States Rip Off Foreclosure Victims

By Mike Colpitts

Almost $1-billion targeted to victims of banking foreclosure fraud is being ripped off from foreclosure victims to be used to pay for other no help for the little guy programs for states facing serious financial deficits.

The nation’s largest five banks agreed to pay a $25 billion settlement as part of their agreement to settle allegations of illegal forgeries and other frauds in the robo-signing scandal. However, only $2.5 billion is dedicated to victims of foreclosure who suffered through the loss of their homes without banks providing proof of legal ownership to their property in many instances.

The details of the rip off were first reported on the investigative website ProPublica, which analyzed the money being targeted by the 49 states that approved the settlement. States diverted $974 million from the landmark settlement to pay down budget deficits, according to the analysis. The figure represents 40% of the funds dedicated to aid homeowners who lost their homes as a result of the “faulty foreclosures.”

ProPublica contacted state officials in every state that is receiving money as part of the agreement to resolve the banks problems. Many of the hardest hit states are even diverting the funds to use for other purposes instead of sending it to the victims of foreclosure as it was intended.

In California, which is facing a $19 billion budget deficit Governor Jerry Brown is proposing the state use the money as a windfall to pay down the state’s deficit. “What stands out is that even states slammed by the foreclosure crisis are diverting much or all of their money to the general fund,” the website reports.

“Arizona has also sent about half of its funds to general use. Four other states where a high rate of homeowners faced foreclosure during the crisis are spending little if any of their settlement funds on homeowner services: Georgia, South Carolina, Wisconsin, and Maine.”

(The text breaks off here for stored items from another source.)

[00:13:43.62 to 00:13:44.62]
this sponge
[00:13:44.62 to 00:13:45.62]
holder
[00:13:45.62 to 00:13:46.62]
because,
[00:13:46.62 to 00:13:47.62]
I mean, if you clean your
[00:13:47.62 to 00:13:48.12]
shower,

Combined, only about $527 million of the money has been dedicated for homeowner programs. Since the financial crisis started in 2008 the majority of U.S. states have faced serious budgetary problems and looked for ways to solve them. Hard hit Nevada, Florida, Illinois and Nevada officials say they will use the majority of the program’s funds targeted to their states for homeowner aid programs.

Foreclosed homeowners, who suffered through illegal foreclosures at the hands of banks and bank servicing companies, were expecting checks in the amount of about $2,000 as part of the states agreement.

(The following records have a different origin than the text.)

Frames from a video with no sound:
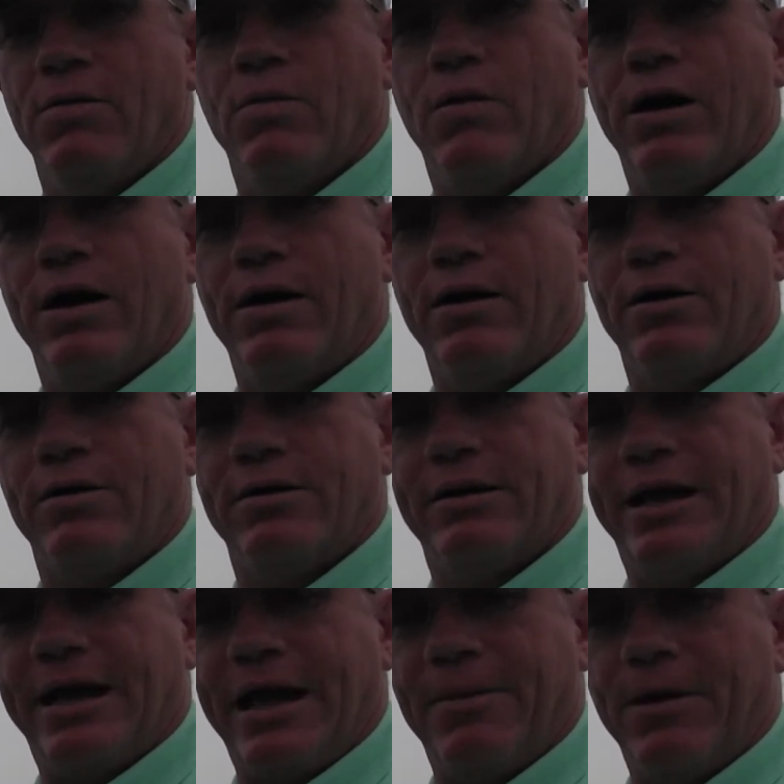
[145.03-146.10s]
where
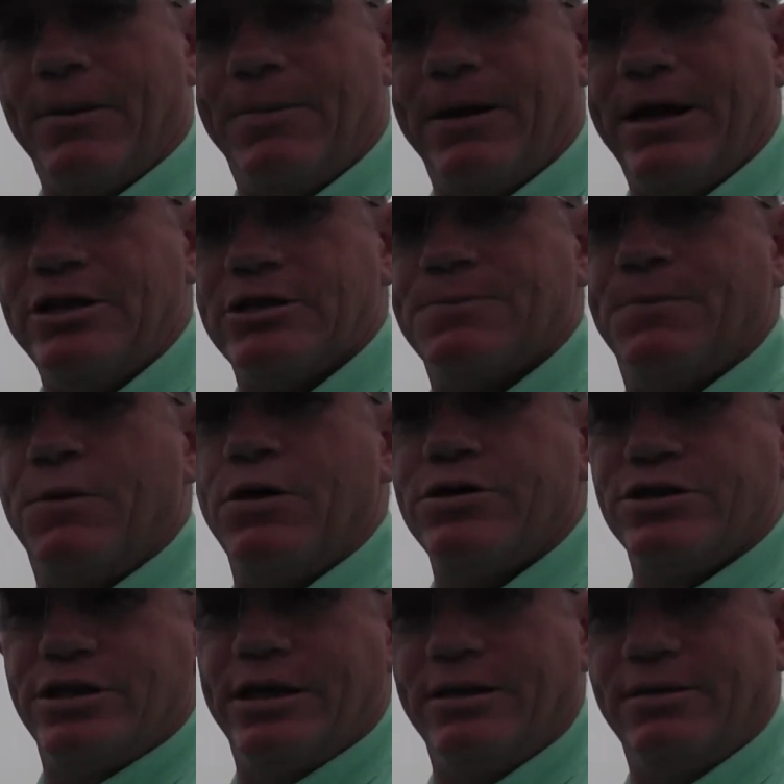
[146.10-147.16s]
they came up and they just
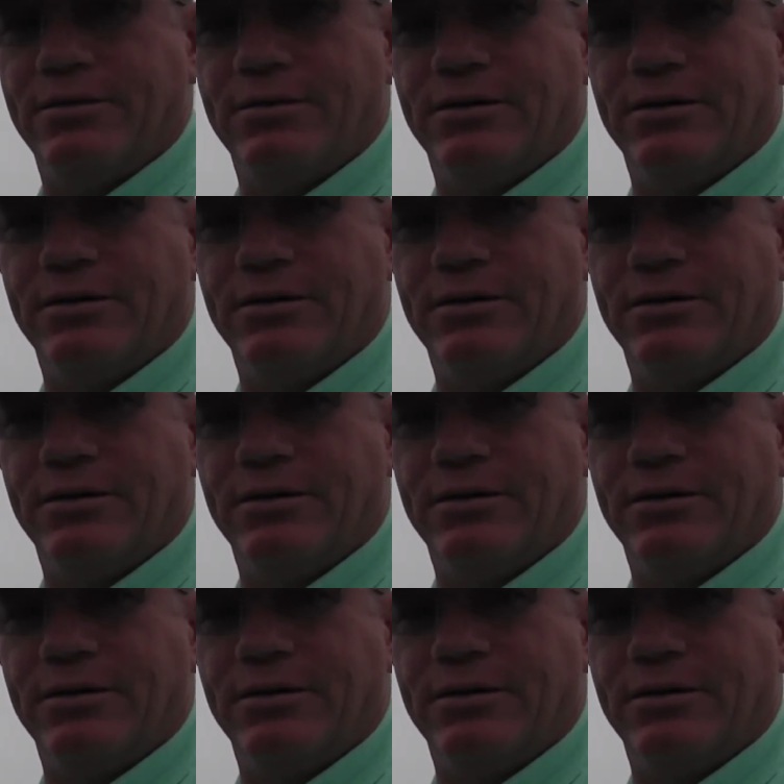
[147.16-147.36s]
pushed it,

“Iowa Attorney General Tom Miller, who led the coalition of attorneys general who negotiated the deal, argued that only a very small portion of the settlement was being diverted and it will overwhelmingly benefit homeowners,” ProPublica reported.

The settlement doesn’t prohibit consumers who have wrongfully been foreclosed from suing their lender for damages, but bankers realize that most consumers don’t have the money to do so in court.